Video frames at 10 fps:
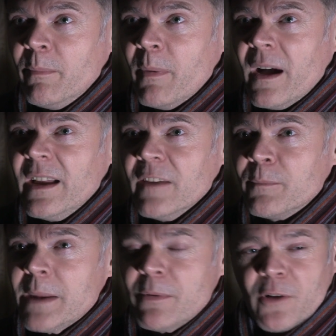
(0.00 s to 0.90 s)
But if
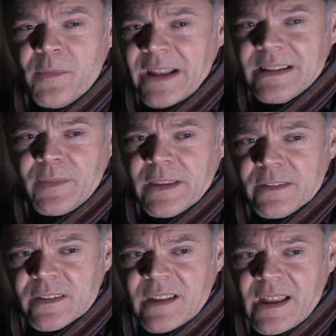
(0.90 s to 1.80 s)
people have got negative
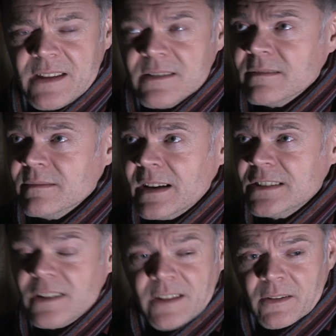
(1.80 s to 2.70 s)
things to say,
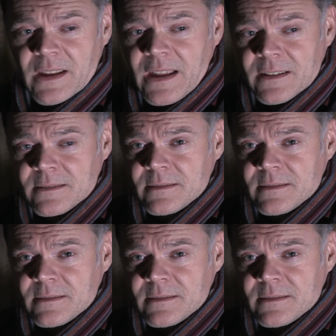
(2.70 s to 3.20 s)
actually I don't care.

■ ■ ■ ■ ■

* _Task brief_:
The whole listing should be transcribed exactly, though its pictures must be left out.

* _Output below_:
Video frames at 10 fps:
(0.00 s to 0.90 s)
But if
(0.90 s to 1.80 s)
people have got negative
(1.80 s to 2.70 s)
things to say,
(2.70 s to 3.20 s)
actually I don't care.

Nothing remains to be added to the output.